■ PROBLEM DETAILS
Extract the text of each entry below exactly, leaving every image behind.

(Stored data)
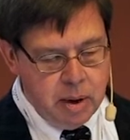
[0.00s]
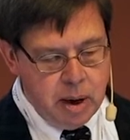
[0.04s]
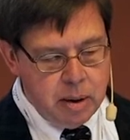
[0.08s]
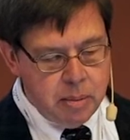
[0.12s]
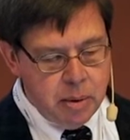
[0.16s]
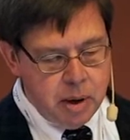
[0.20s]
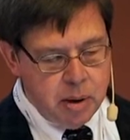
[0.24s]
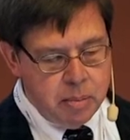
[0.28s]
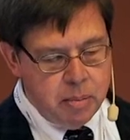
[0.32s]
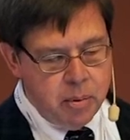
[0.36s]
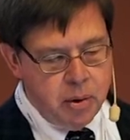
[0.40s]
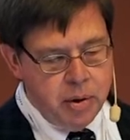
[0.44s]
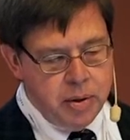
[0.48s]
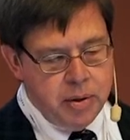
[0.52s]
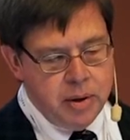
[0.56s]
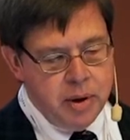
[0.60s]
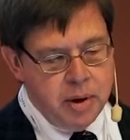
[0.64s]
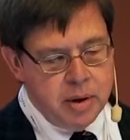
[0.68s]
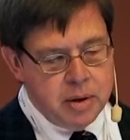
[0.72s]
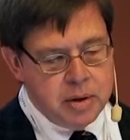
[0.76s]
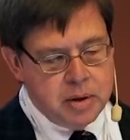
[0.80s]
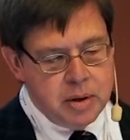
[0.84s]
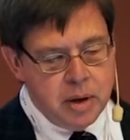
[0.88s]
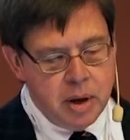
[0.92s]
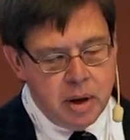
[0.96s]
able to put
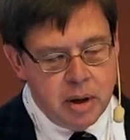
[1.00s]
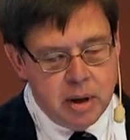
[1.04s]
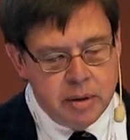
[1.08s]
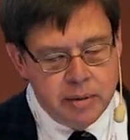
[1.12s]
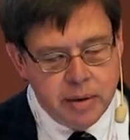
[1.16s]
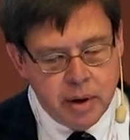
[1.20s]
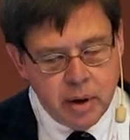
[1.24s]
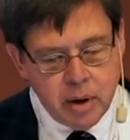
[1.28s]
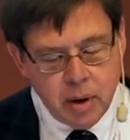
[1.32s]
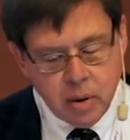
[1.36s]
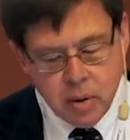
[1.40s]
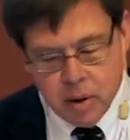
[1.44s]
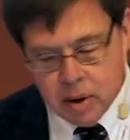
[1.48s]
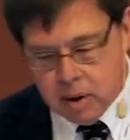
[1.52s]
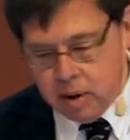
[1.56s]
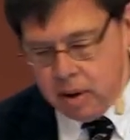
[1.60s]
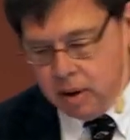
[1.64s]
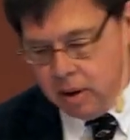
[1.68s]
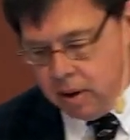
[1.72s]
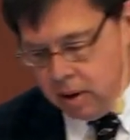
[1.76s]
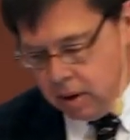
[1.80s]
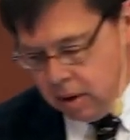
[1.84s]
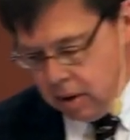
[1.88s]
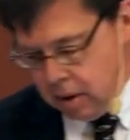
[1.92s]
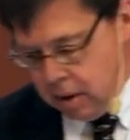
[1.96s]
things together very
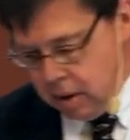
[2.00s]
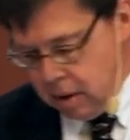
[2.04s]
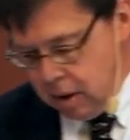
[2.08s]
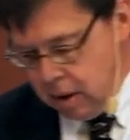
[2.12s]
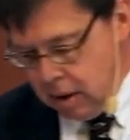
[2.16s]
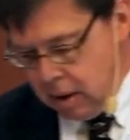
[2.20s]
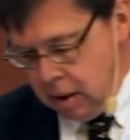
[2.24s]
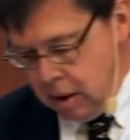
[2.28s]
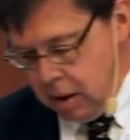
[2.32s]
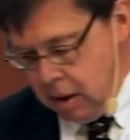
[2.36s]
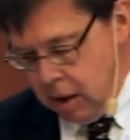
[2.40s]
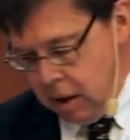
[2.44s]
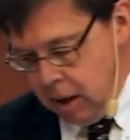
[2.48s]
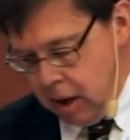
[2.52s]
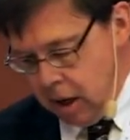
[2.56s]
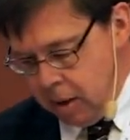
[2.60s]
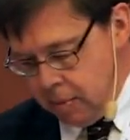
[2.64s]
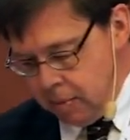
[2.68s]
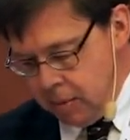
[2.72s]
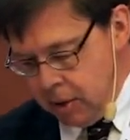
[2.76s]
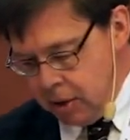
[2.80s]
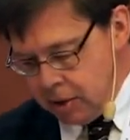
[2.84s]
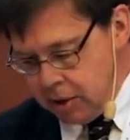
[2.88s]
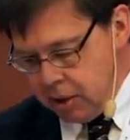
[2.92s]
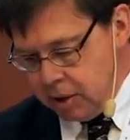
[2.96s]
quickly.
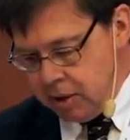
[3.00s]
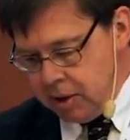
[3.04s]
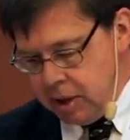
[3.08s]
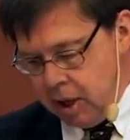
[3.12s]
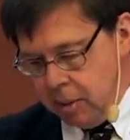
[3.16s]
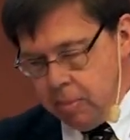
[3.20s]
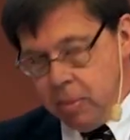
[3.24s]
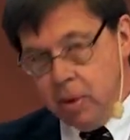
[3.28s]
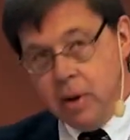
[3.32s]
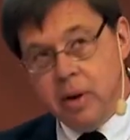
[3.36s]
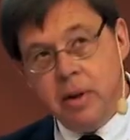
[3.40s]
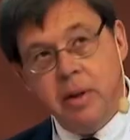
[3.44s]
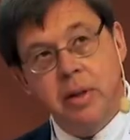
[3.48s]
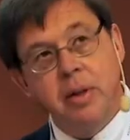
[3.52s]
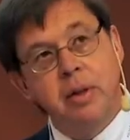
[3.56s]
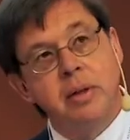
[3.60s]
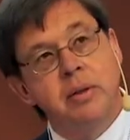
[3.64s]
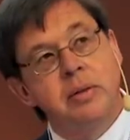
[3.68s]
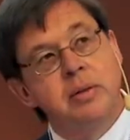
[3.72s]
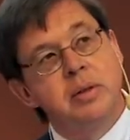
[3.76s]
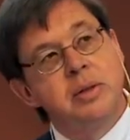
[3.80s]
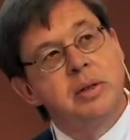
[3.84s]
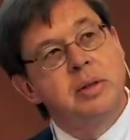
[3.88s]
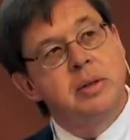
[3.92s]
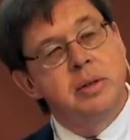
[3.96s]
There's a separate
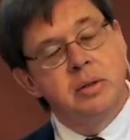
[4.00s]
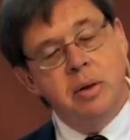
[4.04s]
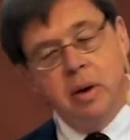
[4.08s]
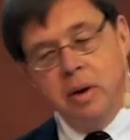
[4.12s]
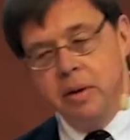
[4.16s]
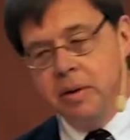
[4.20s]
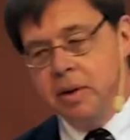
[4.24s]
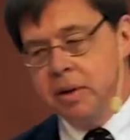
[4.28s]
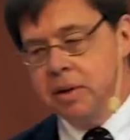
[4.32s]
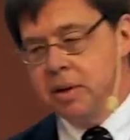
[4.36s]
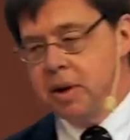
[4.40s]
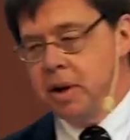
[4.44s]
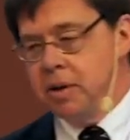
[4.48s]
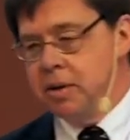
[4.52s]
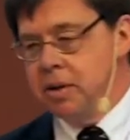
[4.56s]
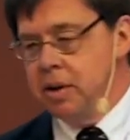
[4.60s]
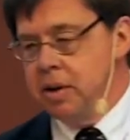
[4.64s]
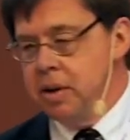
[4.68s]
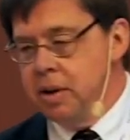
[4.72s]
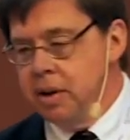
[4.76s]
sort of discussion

■ SOLUTION TO THIS PROBLEM
[0.00s]
[0.04s]
[0.08s]
[0.12s]
[0.16s]
[0.20s]
[0.24s]
[0.28s]
[0.32s]
[0.36s]
[0.40s]
[0.44s]
[0.48s]
[0.52s]
[0.56s]
[0.60s]
[0.64s]
[0.68s]
[0.72s]
[0.76s]
[0.80s]
[0.84s]
[0.88s]
[0.92s]
[0.96s]
able to put
[1.00s]
[1.04s]
[1.08s]
[1.12s]
[1.16s]
[1.20s]
[1.24s]
[1.28s]
[1.32s]
[1.36s]
[1.40s]
[1.44s]
[1.48s]
[1.52s]
[1.56s]
[1.60s]
[1.64s]
[1.68s]
[1.72s]
[1.76s]
[1.80s]
[1.84s]
[1.88s]
[1.92s]
[1.96s]
things together very
[2.00s]
[2.04s]
[2.08s]
[2.12s]
[2.16s]
[2.20s]
[2.24s]
[2.28s]
[2.32s]
[2.36s]
[2.40s]
[2.44s]
[2.48s]
[2.52s]
[2.56s]
[2.60s]
[2.64s]
[2.68s]
[2.72s]
[2.76s]
[2.80s]
[2.84s]
[2.88s]
[2.92s]
[2.96s]
quickly.
[3.00s]
[3.04s]
[3.08s]
[3.12s]
[3.16s]
[3.20s]
[3.24s]
[3.28s]
[3.32s]
[3.36s]
[3.40s]
[3.44s]
[3.48s]
[3.52s]
[3.56s]
[3.60s]
[3.64s]
[3.68s]
[3.72s]
[3.76s]
[3.80s]
[3.84s]
[3.88s]
[3.92s]
[3.96s]
There's a separate
[4.00s]
[4.04s]
[4.08s]
[4.12s]
[4.16s]
[4.20s]
[4.24s]
[4.28s]
[4.32s]
[4.36s]
[4.40s]
[4.44s]
[4.48s]
[4.52s]
[4.56s]
[4.60s]
[4.64s]
[4.68s]
[4.72s]
[4.76s]
sort of discussion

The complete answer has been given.